● **MATERIAL SUPPLIED**:

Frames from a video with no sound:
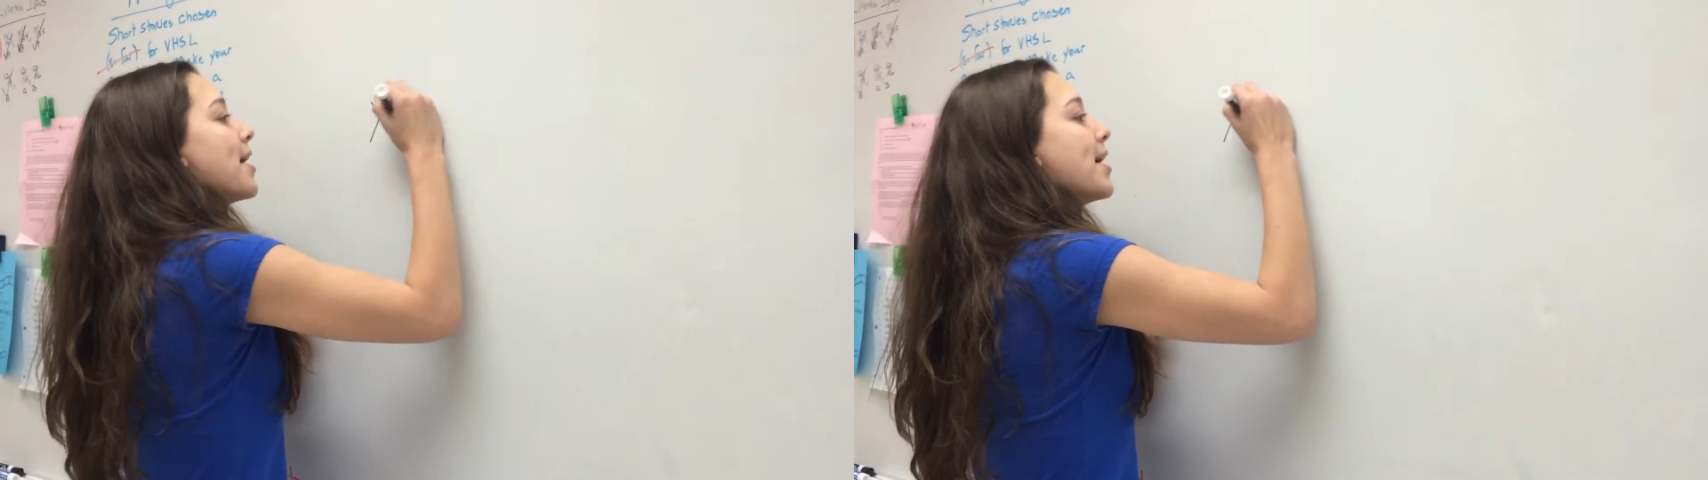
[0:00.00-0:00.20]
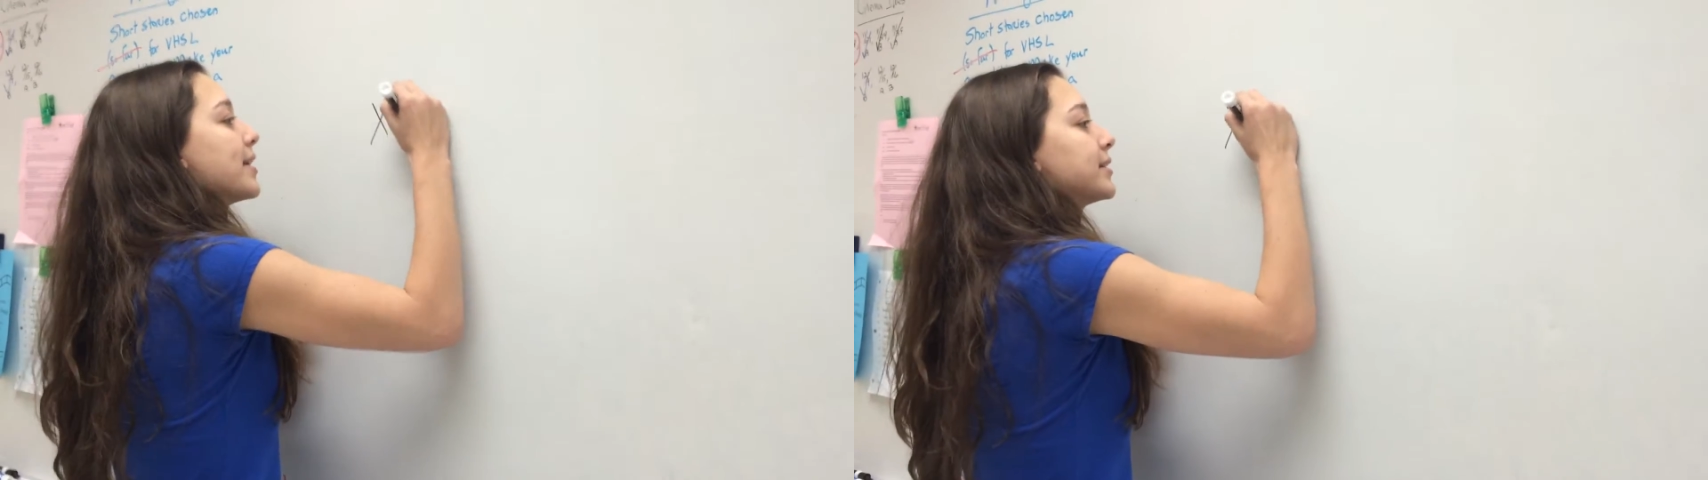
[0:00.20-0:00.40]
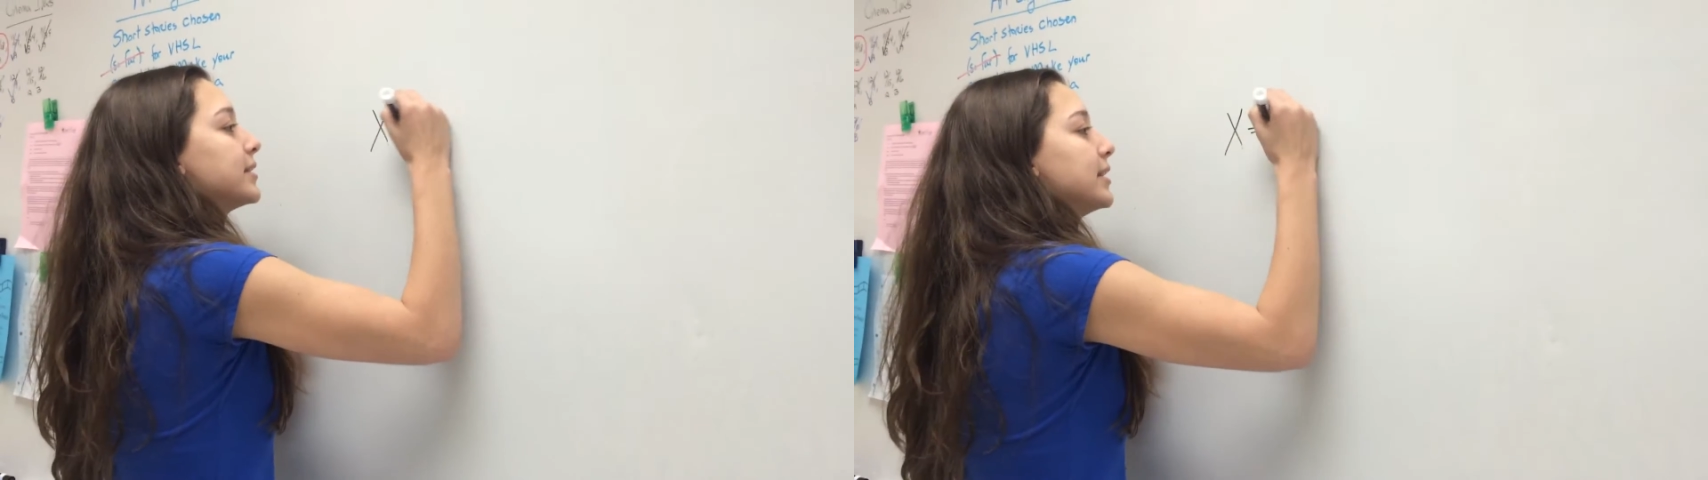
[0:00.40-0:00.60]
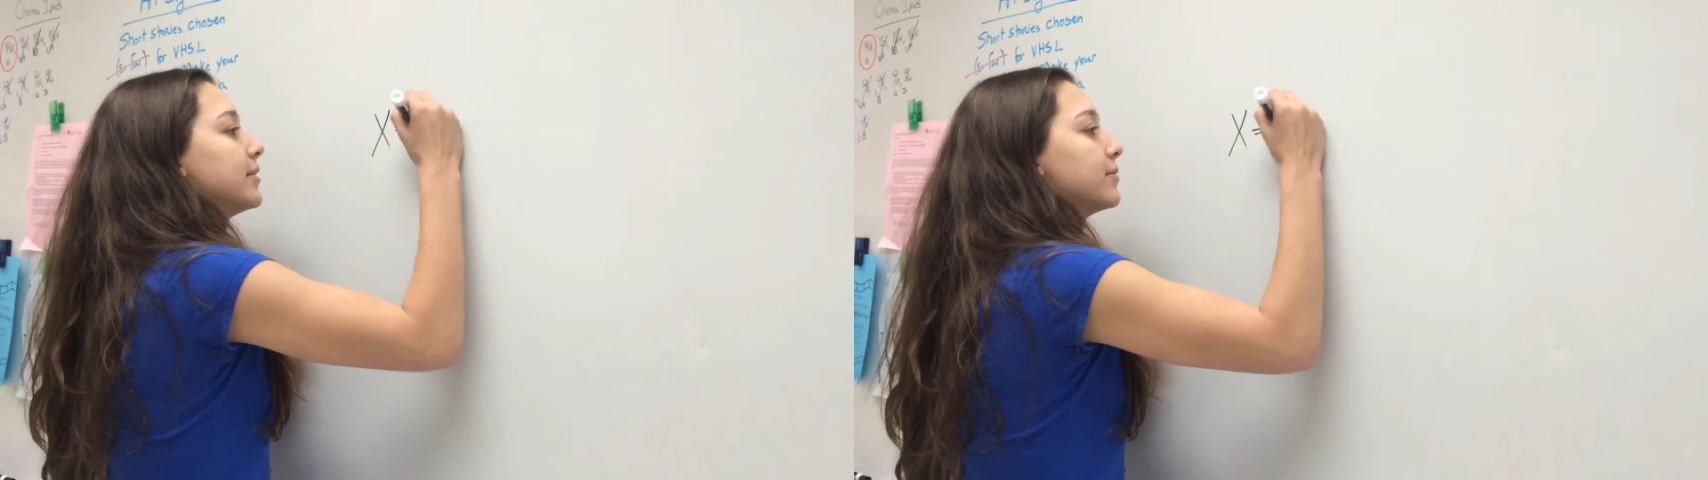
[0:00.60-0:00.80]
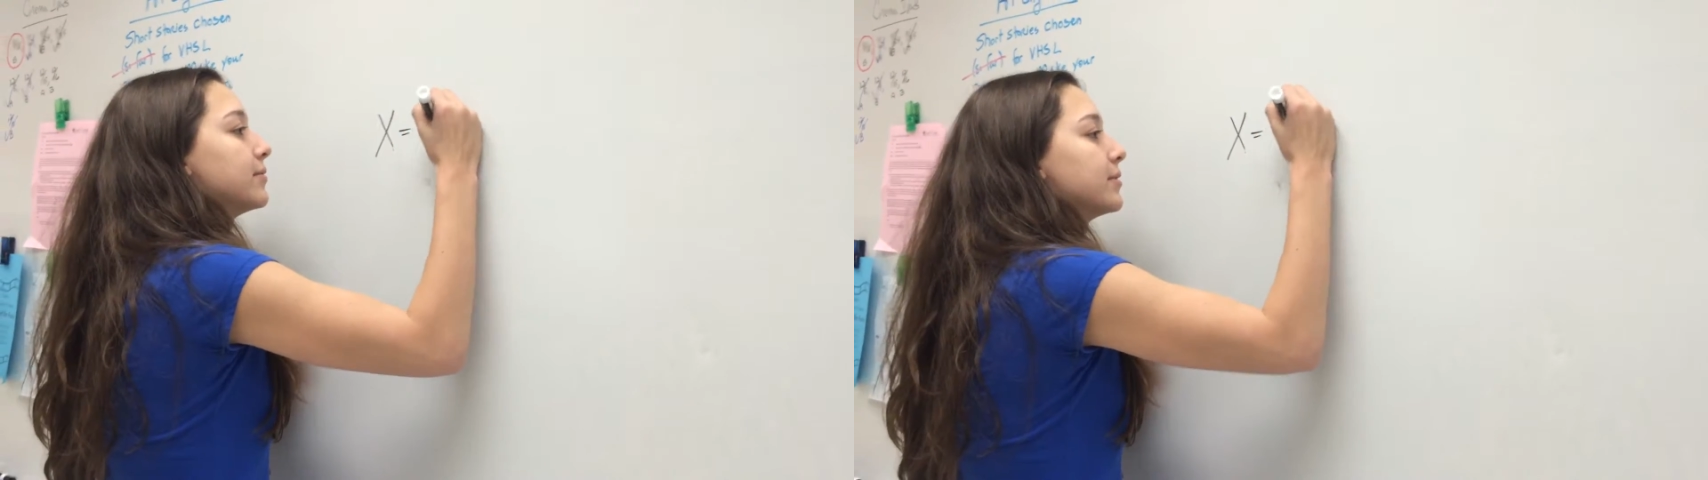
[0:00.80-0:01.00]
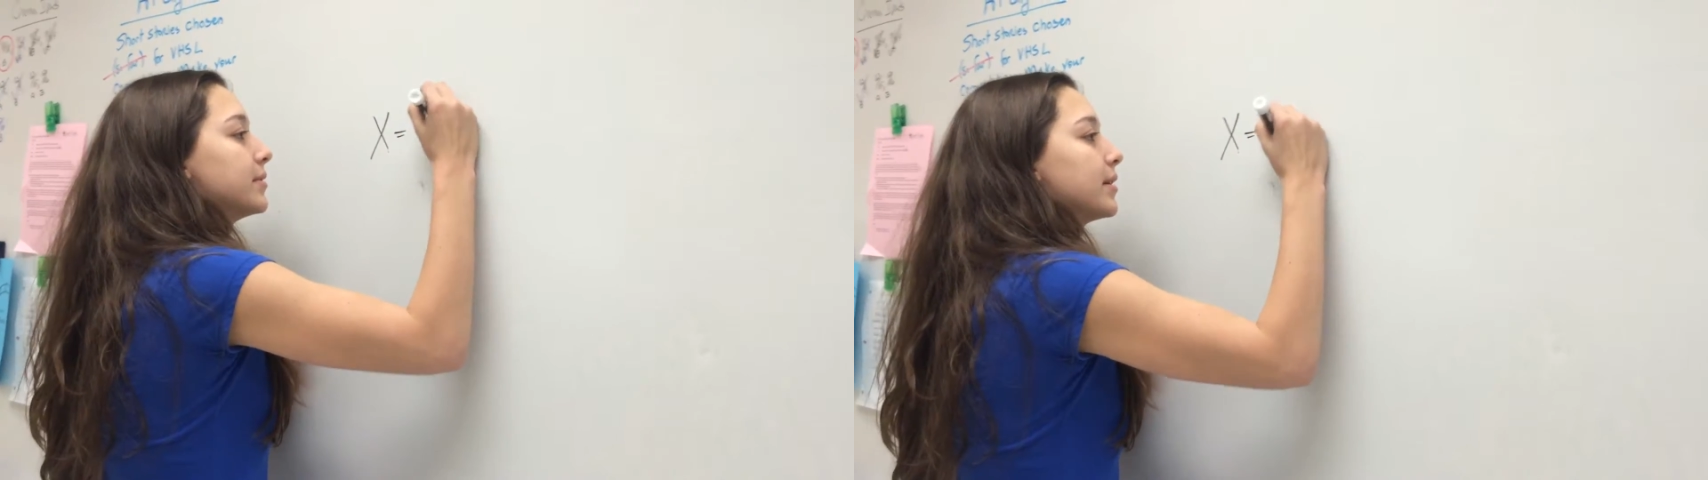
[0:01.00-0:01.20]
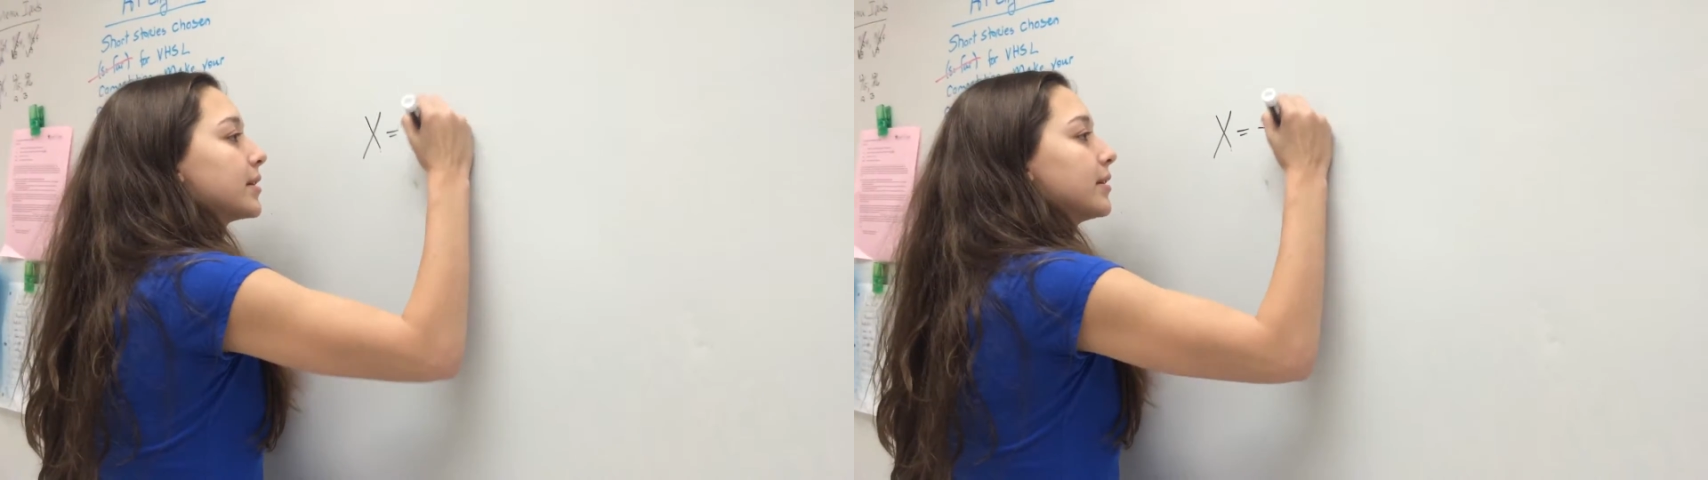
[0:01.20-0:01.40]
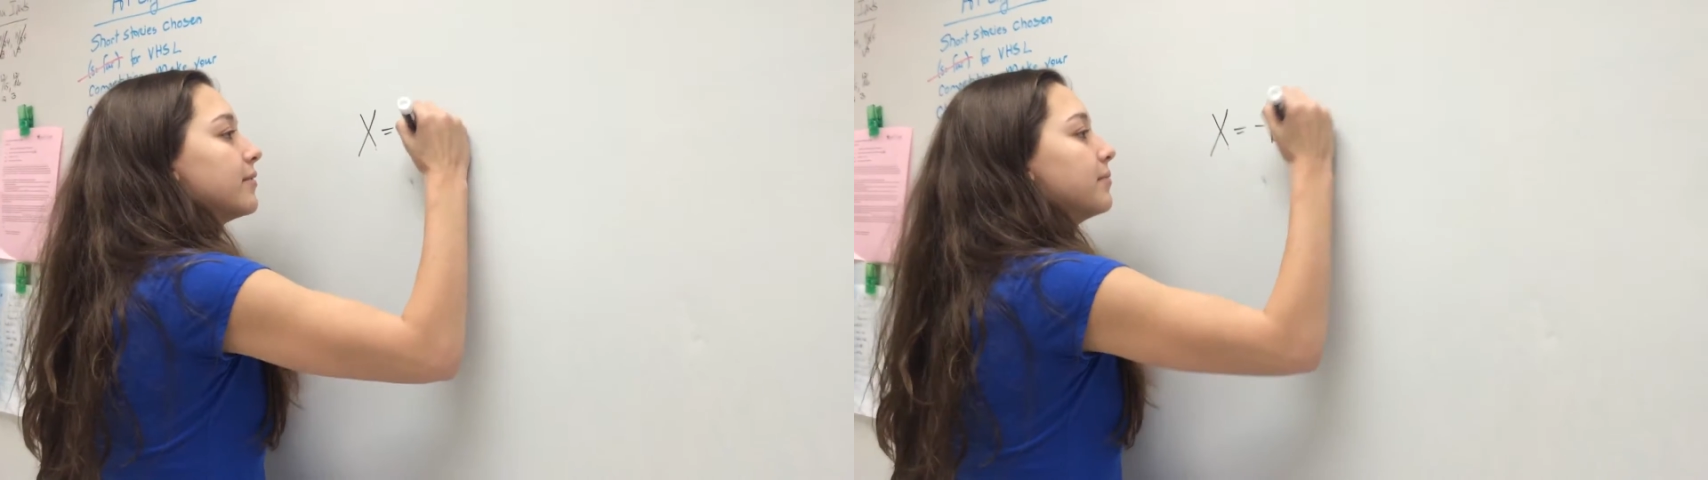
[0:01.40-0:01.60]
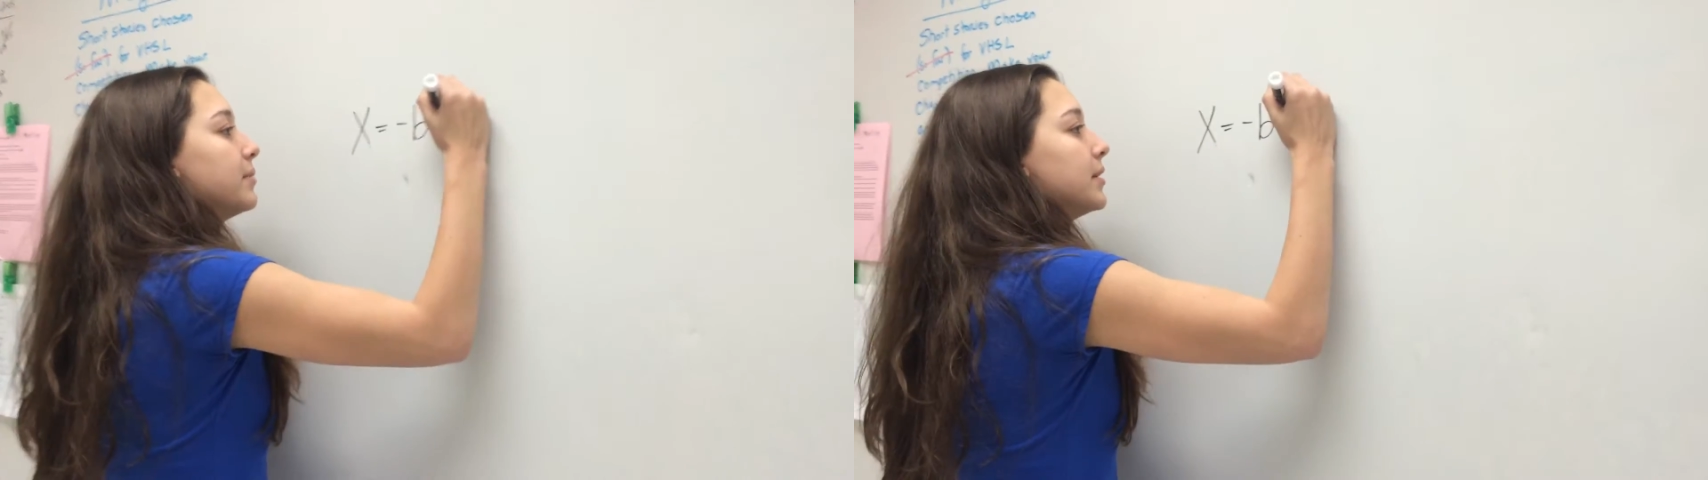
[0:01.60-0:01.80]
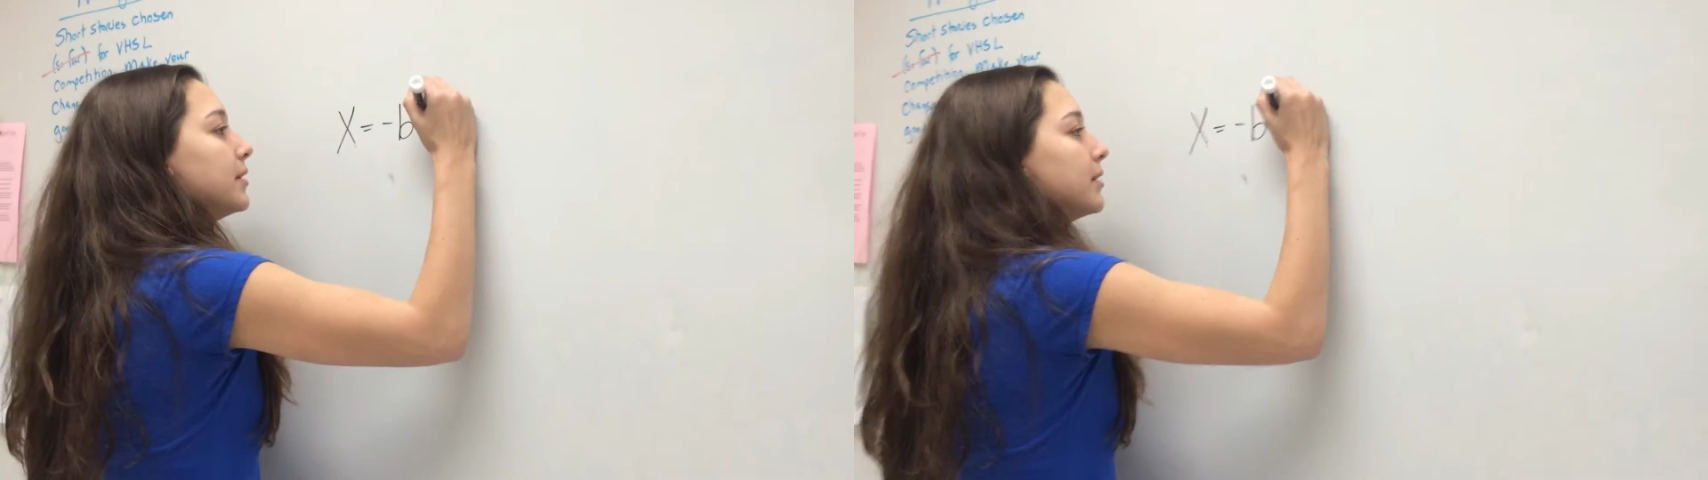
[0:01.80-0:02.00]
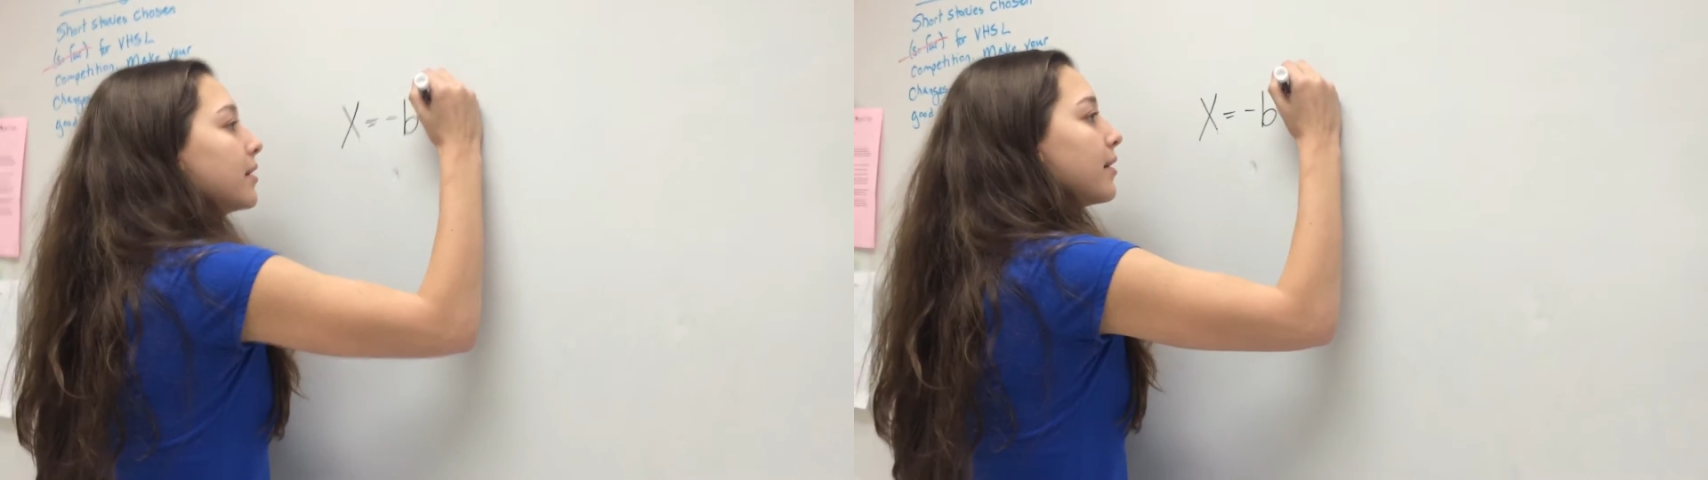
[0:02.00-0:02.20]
x equals negative b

● **PROBLEM TO SOLVE**: All lines from the line with "[0:01.00-0:01.20]" through the final line of the data, both included, are to be repeated exactly; no other lines and no pictures.

● **RESULT BELOW**:
[0:01.00-0:01.20]
[0:01.20-0:01.40]
[0:01.40-0:01.60]
[0:01.60-0:01.80]
[0:01.80-0:02.00]
[0:02.00-0:02.20]
x equals negative b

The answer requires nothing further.